Travellers living on an illegal site in south Norfolk yesterday said they had no interest in moving to another site 500 yards away.

Travellers living on an illegal site in south Norfolk yesterday said they had no interest in moving to another site 500 yards away.

The five families have been living on the site at Middle Road in Denton for more than three years, and are hoping to move to Rushall Road in Harleston. They have already got permission for the Harleston site - but the council is now reconsidering its decision after a change in highways advice, and also needs to decide whether to let the gipsies use the land, which it owns.

Now landowner Chris Elliott says he wants to let the travellers live on Grove Farm, a redundant hatcheries on Middle Road - an offer which has delighted the Save Harleston Group, set up to oppose the families' move to Harleston.

But Lisa Smith, one of the Denton gipsies and the person who applied for permission to move to the Harleston site, said they were not interested in Mr Elliott's offer.

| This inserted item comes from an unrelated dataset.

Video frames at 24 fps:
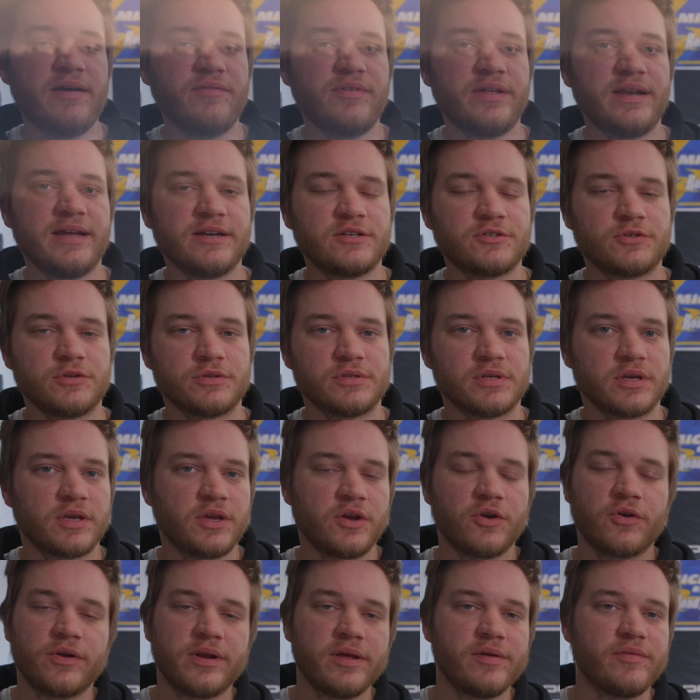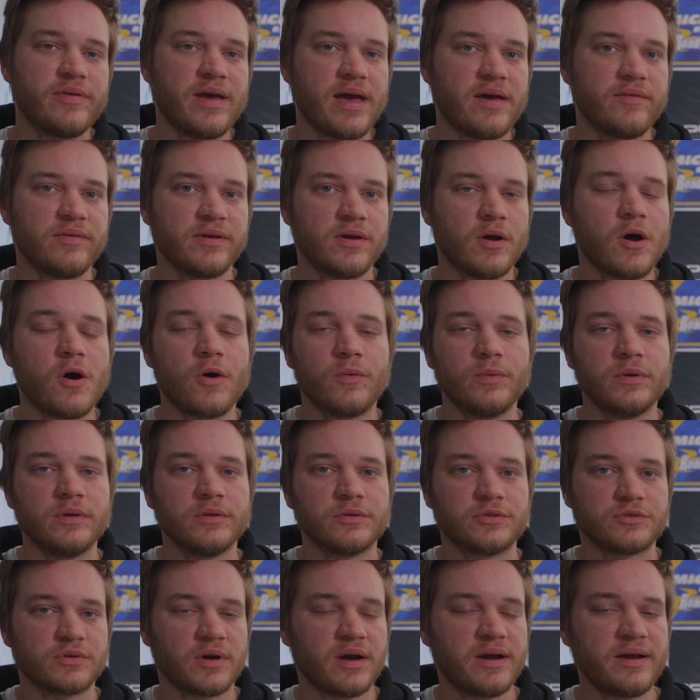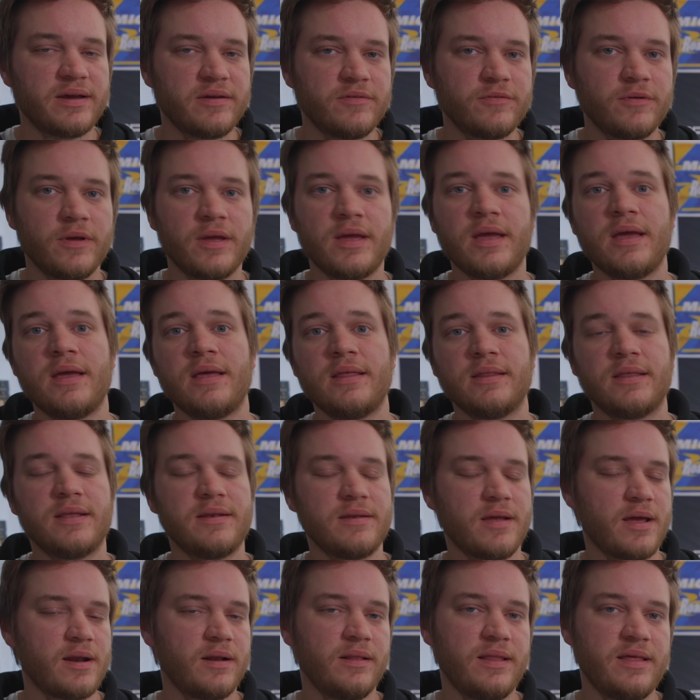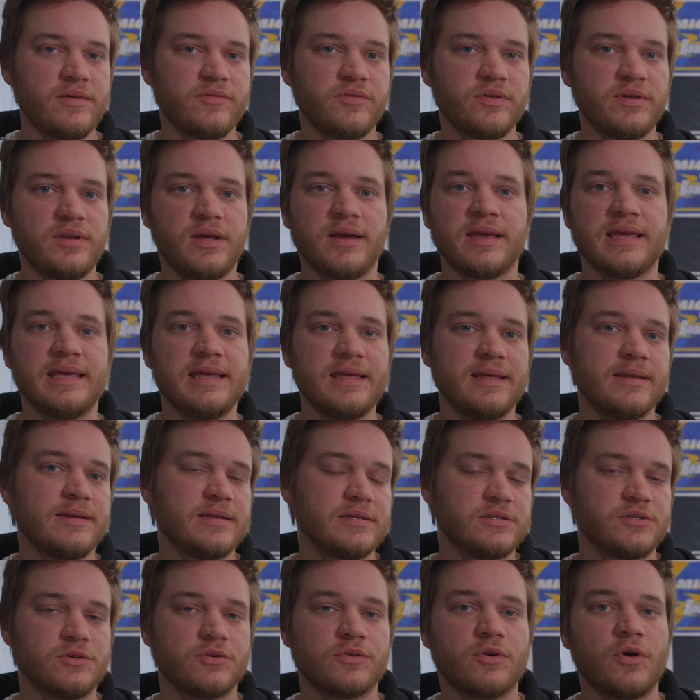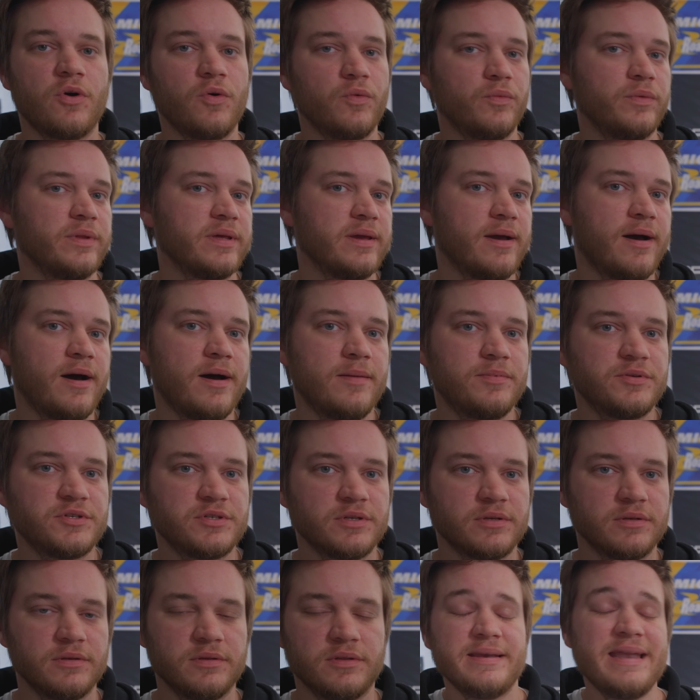that extra security of having all-wheel drive, then 911, again, is your only option.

She said: “We are not interested in any way whatsoever. There is nothing in it for us.

“We would have to go through exactly the same thing there that we have had here. We want to go to Harleston or stay here.”

Although South Norfolk Council's decision to evict them was upheld by the High Court, the council has no firm plans to do so at present. An appeal against the council's refusal of a three-year planning permission will be heard at a public inquiry next year. The inquiry was due to take place in January but is now likely to be in the spring.

Mrs Smith added: “We are disappointed with Harleston and the way that is going on. We were hoping we didn't need the planning inquiry to be honest, but now we have got to go through with things. The last thing we want is to be back on the road again.”

Yesterday, Mr Elliott met South Norfolk Council's development control services manager Paul Whitham and housing renewal manager Tony Cooke at Grove Farm to discuss the plans.

The officers queried whether the six proposed pitches would be big enough but did not otherwise indicate whether the site would be suitable.

Mr Whitham said he needed to look at the paperwork before coming to a considered judgment.

“It is difficult to give snap opinions,” he said.

Mr Elliott, who lives in Bungay, said the site would be available to any gipsies - not just those in Denton - and that he had not asked the Denton families whether they wanted the site.

“I know most of them personally. I haven't actually approached them and said do you want to come here. I don't want to get their hopes up if it is not actually going to happen.”

He says that if council officers give a favourable view of his plans, he will submit an application within the next couple of weeks. Otherwise he will abandon the idea.

Neighbours in Denton were reluctant to comment yesterday.